Now

Below is a little bit of what I’m working on and doing now, updated every once in a while.

Professionally

After spending several years modeling renewables, energy pricing, and energy efficiency programs, I’ve joined the Enterprise Analytics & AI team at the Tennessee Valley Authority. My team focuses implementation of and education around… well… analytics & AI for the enterprise. We take on cutting-edge proofs of concept and enable our citizen data scientists to do the same. Right now, we’re focusing heavily on generative AI, so I’ve been improving our enterprise CMS search using retrieval-augmented generation (RAG) and supporting our rollout of Microsoft Copilot. I also develop R Shiny apps that facilitate statistical testing of our groundwater and geochemical monitoring programs and support the near-term forecasting models within our AMI meter data sharing program.

Academically

This fall, I completed my 9th semester (of ten) in my Master’s of Computer Science at Georgia Tech. I officially passed Graduate Algorithms, which is infamous in the program. I’m taking Artificial Intelligence this Spring, and I’m looking forward to it as a sort of capstone.

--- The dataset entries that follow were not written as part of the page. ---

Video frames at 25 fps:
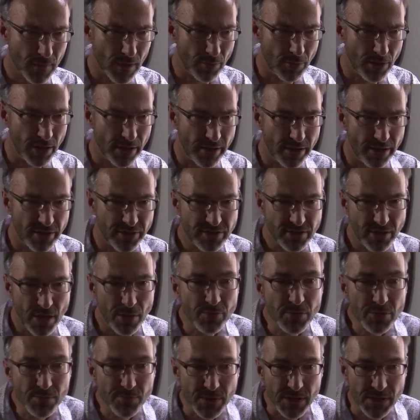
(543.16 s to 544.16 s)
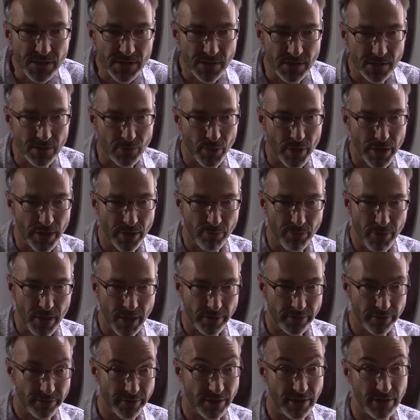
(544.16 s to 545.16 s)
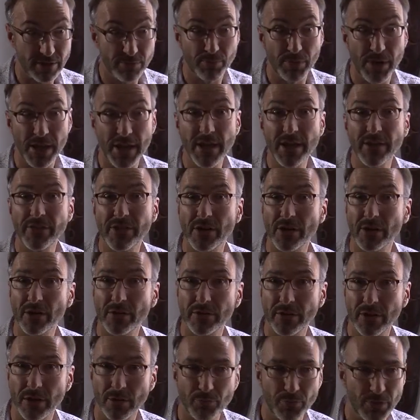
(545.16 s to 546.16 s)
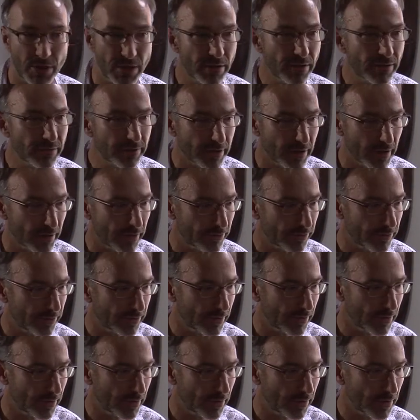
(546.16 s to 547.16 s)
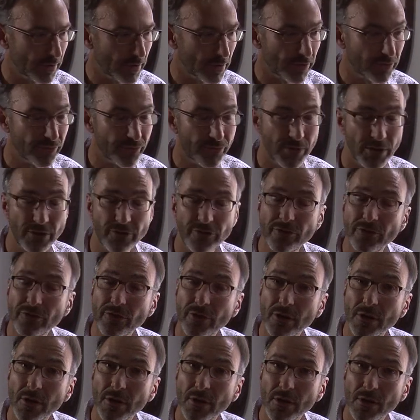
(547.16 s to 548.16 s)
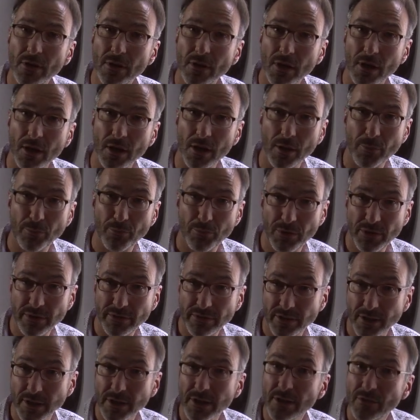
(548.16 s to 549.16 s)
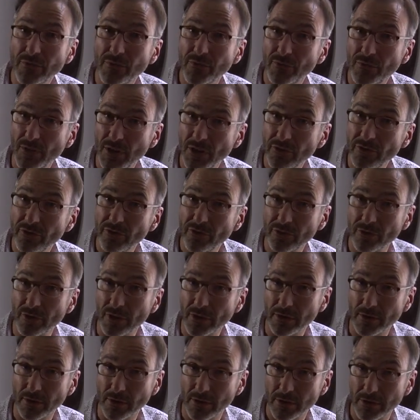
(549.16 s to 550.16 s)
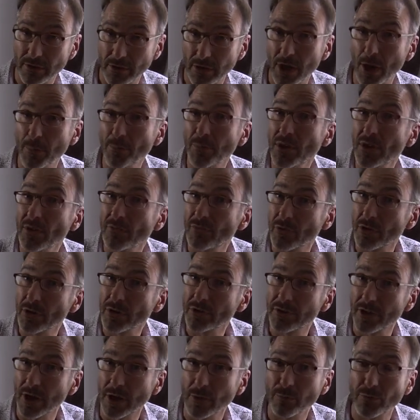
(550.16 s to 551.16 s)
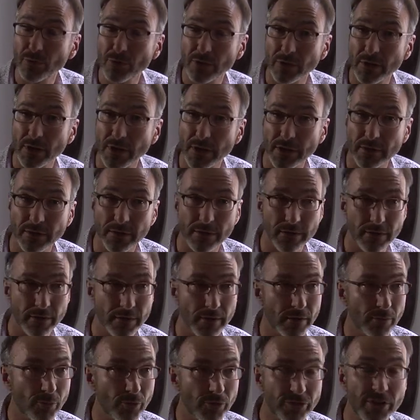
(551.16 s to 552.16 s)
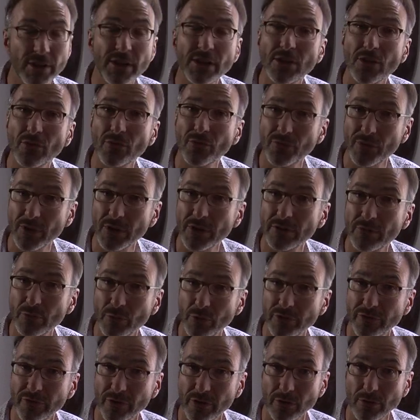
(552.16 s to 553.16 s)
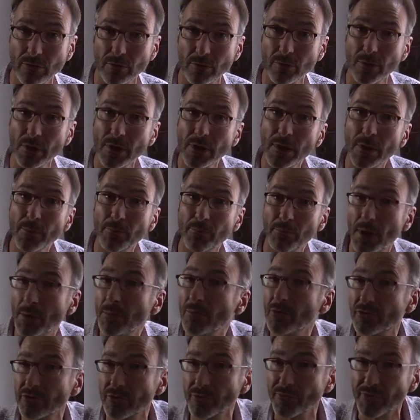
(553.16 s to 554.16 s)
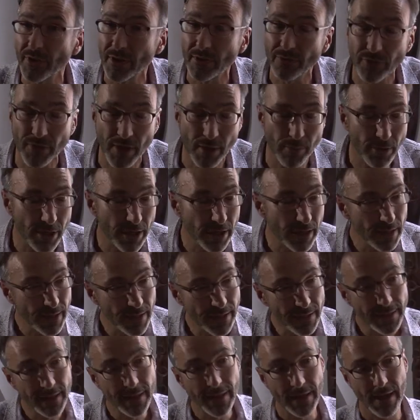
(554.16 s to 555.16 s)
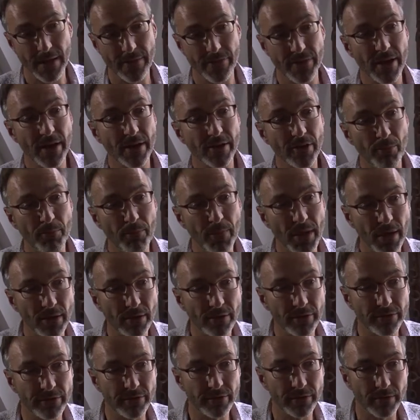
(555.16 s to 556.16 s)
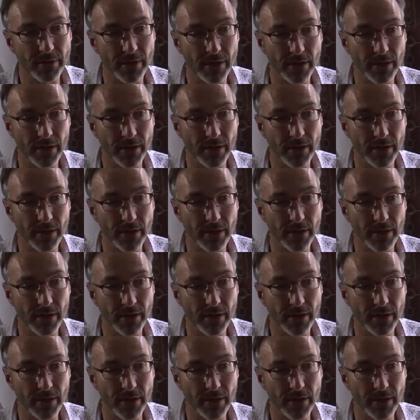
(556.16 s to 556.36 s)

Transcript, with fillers: I mean, there are some species where the males display their their penis. There's uh, there are fish, uh, fish, like the, the, guppy, for example, and uh, mosquito fish, which are all members of that family and there the males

I’ve gotten a head start on some of the usually assigned readings, and I can see concepts returning from my Reinforcement Learning, Knowledge-Based AI, and even Graduate Algorithms.

Personally

A new year brings with it a new yearly theme. 2026 is the Year of Working the Count. Following 2025, the Year of Holding Things Loosely, I’m looking to work out some feelings of stagnation and restlessness in my personal life. I think more and more about “big swings”, hopefully coming in my late 20s: settling in one location, buying a house, meeting my future wife, etc. But these goals can’t be achieved overnight. This year will be about taking steps to enable big swings in the future. For example, rather than pushing myself to train for another half-marathon, which I’m not necessarily excited to do in the near term, how can I get in the best shape and be prepared for when the motivation does strike? If good pitches do come my way this year, well, I’ll be hitting them out of the park all the same.